Don’t always look at these situations in a bad light, though. Employees who are not suited in that position, team or organisation doesn’t necessarily mean they’re redundant elsewhere. On the contrary, they could thrive even better in other circumstances and benefit everyone in the long run.

Thus, delegating suitable tasks for each employee and allocating them to appropriate job functions and organisations will maximise employee efficiency. It’s an achievement for staff management in healthcare, and organisations should take ownership of this.

In conclusion

Staff management in healthcare organisations is instrumental to the quality of service provided to the patients, the employees’ productivity and engagement and most indefinitely, the organisations’ performance and goals.

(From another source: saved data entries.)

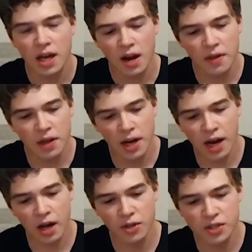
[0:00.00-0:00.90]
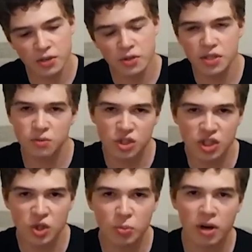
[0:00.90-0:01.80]
And then I also used some
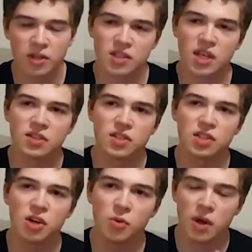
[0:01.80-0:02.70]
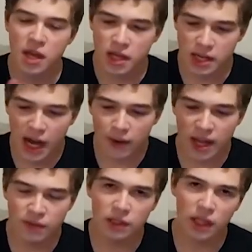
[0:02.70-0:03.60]
G2 parts, and so now I
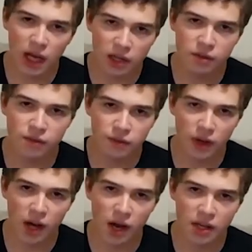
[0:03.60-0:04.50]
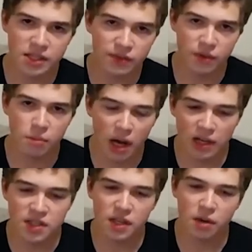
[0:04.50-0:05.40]
have a lot of different mocks that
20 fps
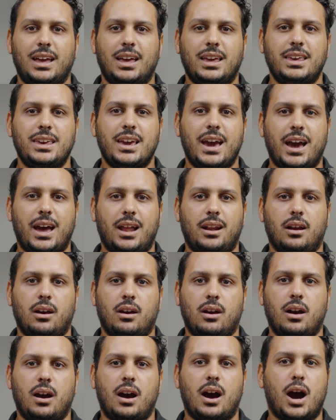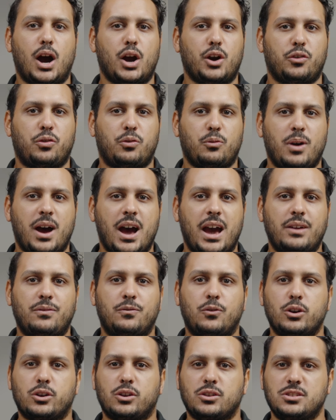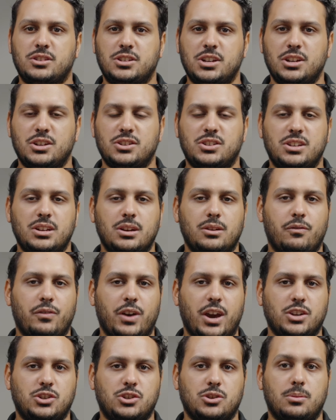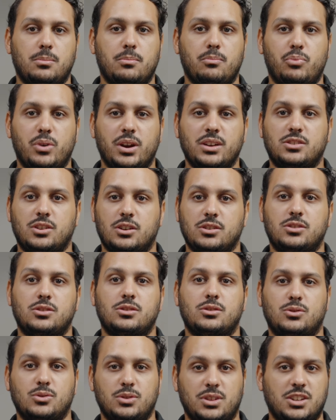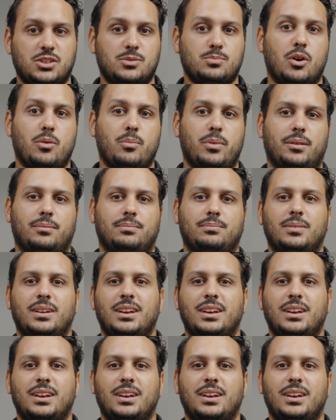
Yet, our thrive for continuous innovation brings us to this moment.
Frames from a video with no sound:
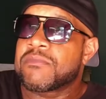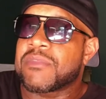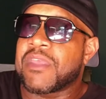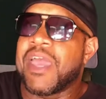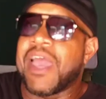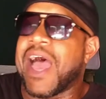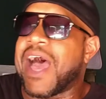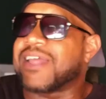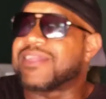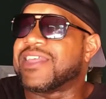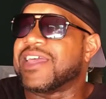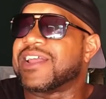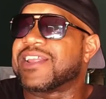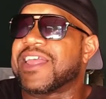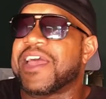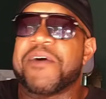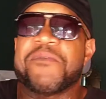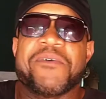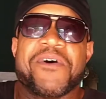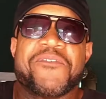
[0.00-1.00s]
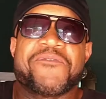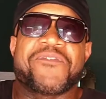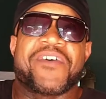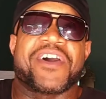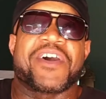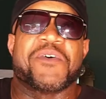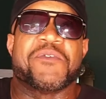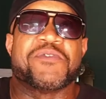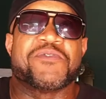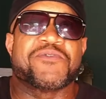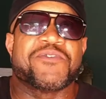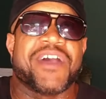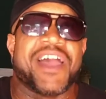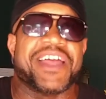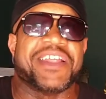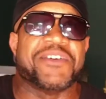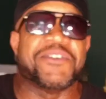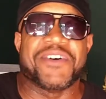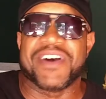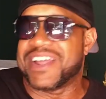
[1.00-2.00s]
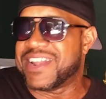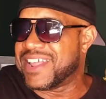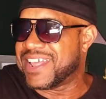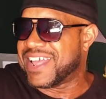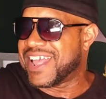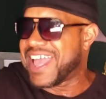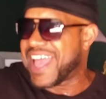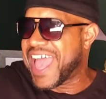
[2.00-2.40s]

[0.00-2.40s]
I think that motherfucker was ready, wasn't it?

It’s not as challenging as it sounds, albeit the challenges faced – talent acquisition, employee burnout & retention, and training & development of staff.

All it takes is a few handy tips to effectively master staff management in healthcare in your organisation. Here’s a recap of the 3 tips provided:

  • Utilise employee engagement tools, such as questionnaires. This keeps communication channels open, allows for two-way communication, and increases employee engagement.
  • Assess and leverage suitable working hour models, also known as rostering. The healthcare industry can leverage on effective rostering, due to the industry’s job scope.
  • Lastly, maximising employee efficiency since staff numbers can’t be increased overnight, organisations should make do with what they have. Employers should carry out this process with tact and, when done pertinently, can be beneficial for everyone.

Hopefully, the above guide will be sufficient for you to effectively manage the staff in your organisation to meet business goals.